Using a few microbenchmarks observing the behaviour and timing of pagewalks and page table modifications, I found examples of processors in all categories: Non-coherent pagewalks, coherent non-speculative pagewalks, and speculative coherent pagewalks with detect and recover. Interestingly, a virtual machine with shadow paging behaved like a coherent TLB.
In addition, unexpected behaviour of recent Intel processors gave enough information to speculate on the mechanism used by those processors to detect pagewalk coherence violations: By querying the store queue during pagewalks to check for older stores with conflicting store addresses.
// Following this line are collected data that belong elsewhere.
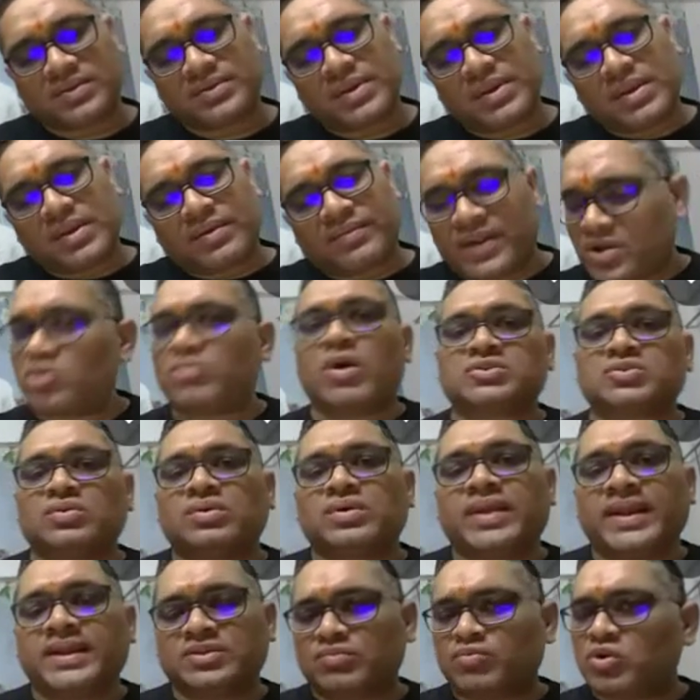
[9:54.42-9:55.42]
Wittrup also,
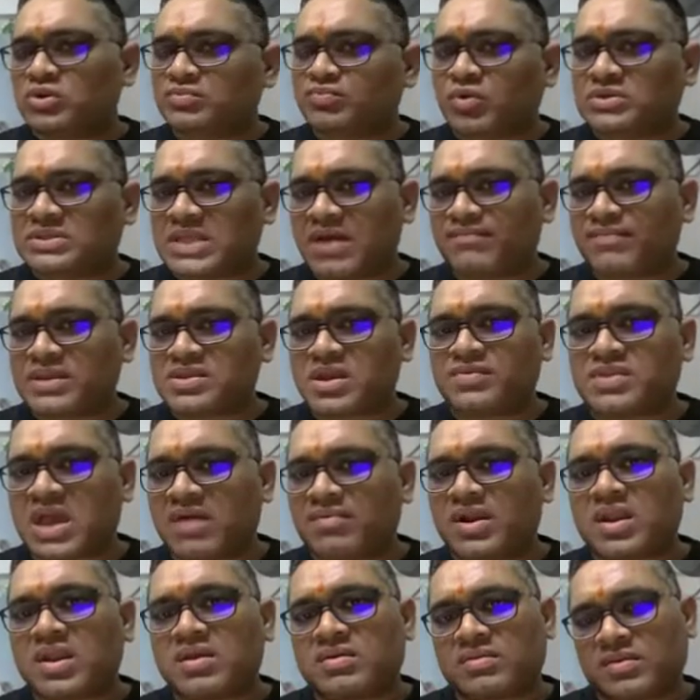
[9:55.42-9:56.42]
right? So both books they have mentioned which I have
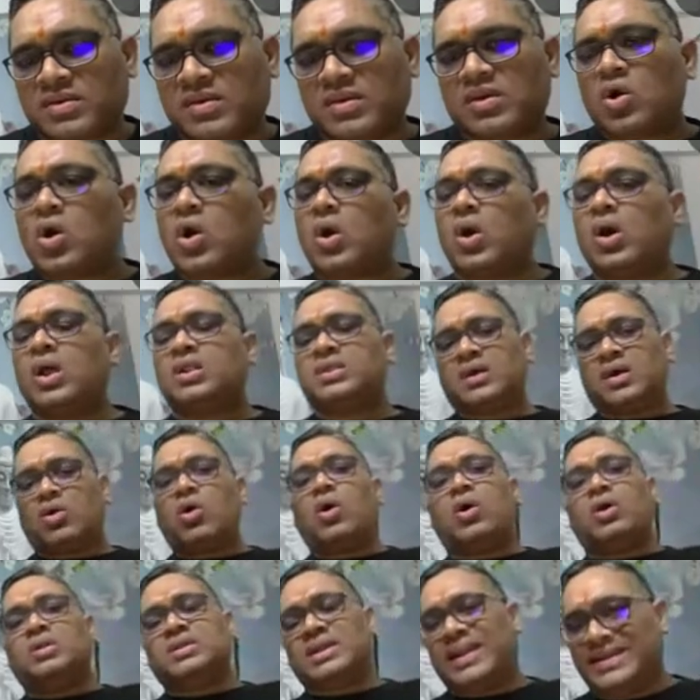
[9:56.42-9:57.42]
written here. All
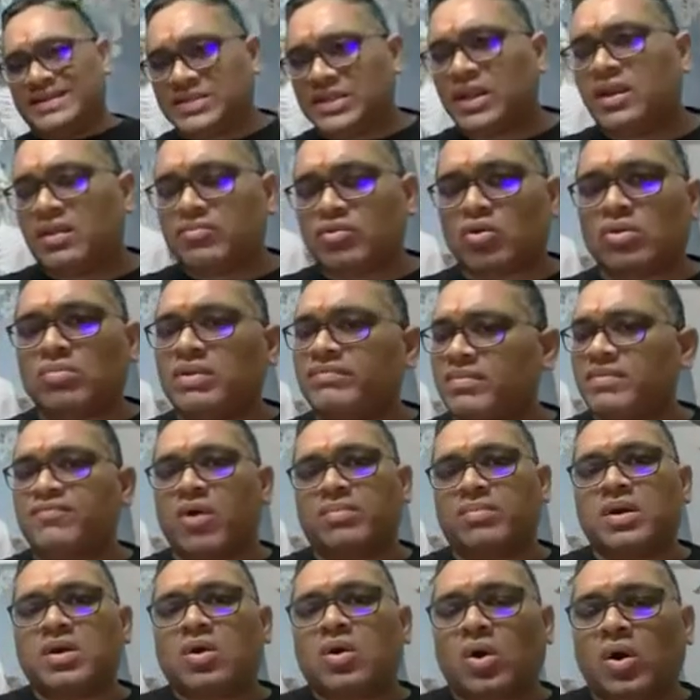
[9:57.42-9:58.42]
the light chain immunoglobulin will be formed.
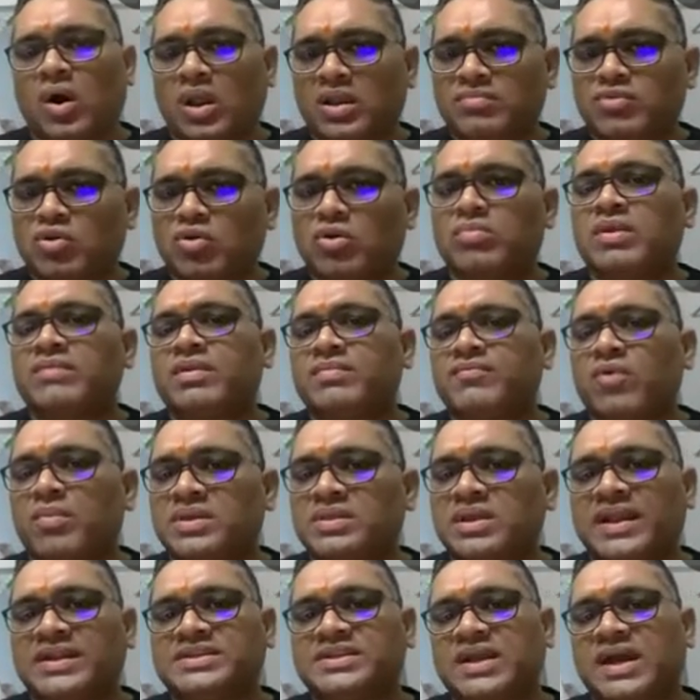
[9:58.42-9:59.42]
All immunoglobulin will be forming the
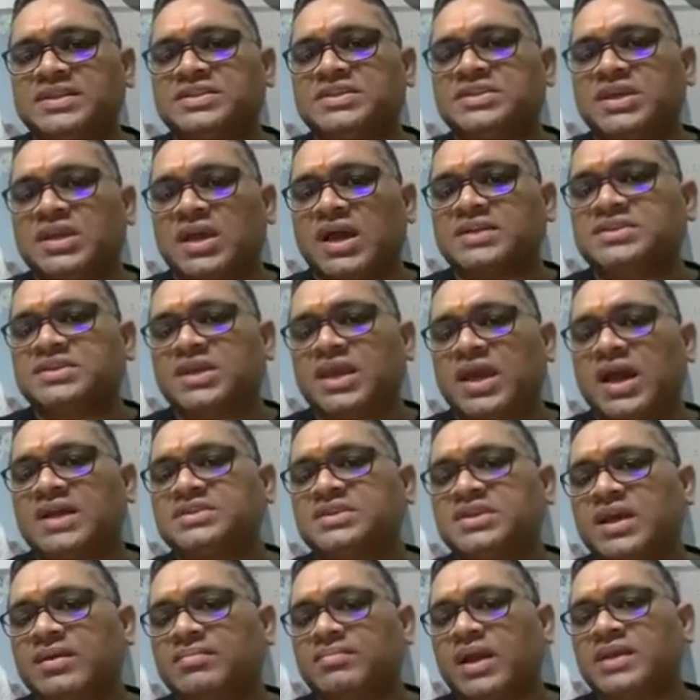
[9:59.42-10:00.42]
light chain. IgG, IgA,
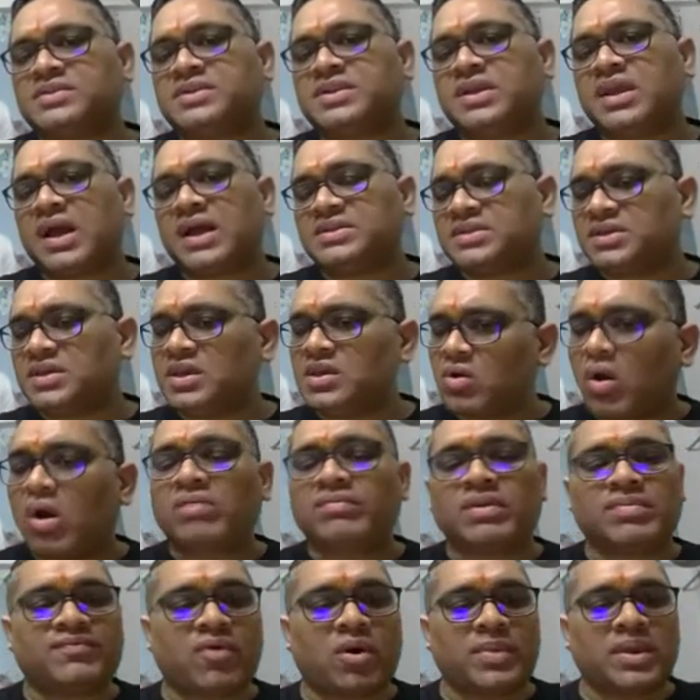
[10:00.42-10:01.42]
IgM, IgD, IgE, all will
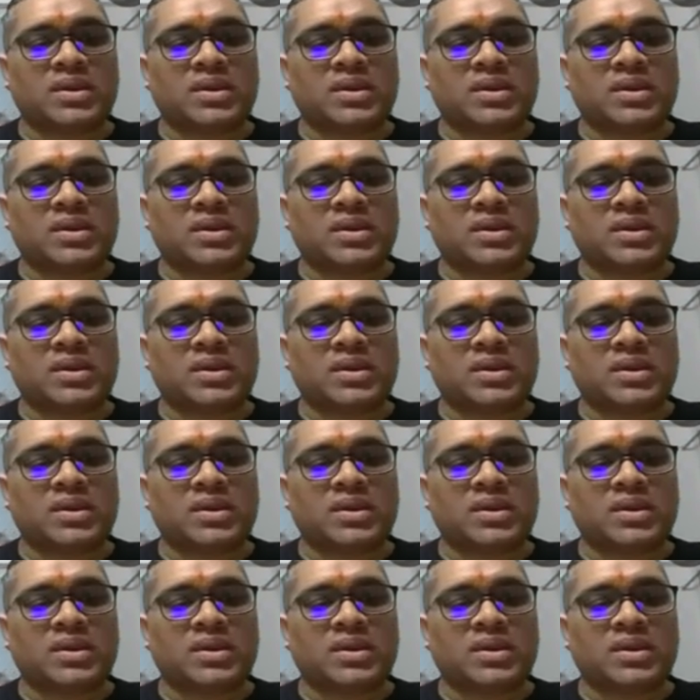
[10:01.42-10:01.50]
be forming,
The technique of manipulating page tables in a microbenchmark allows flexibility not normally available to user-mode benchmarks. Manipulating page tables allows decoupling the measurement of data cache and data TLB accesses using aliases, and enables a wide variety of future microbenchmarks that can target the paging and caching systems separately. The microbenchmark used here demonstrated the ability to measure the pagewalk system with a minimum of data cache interference.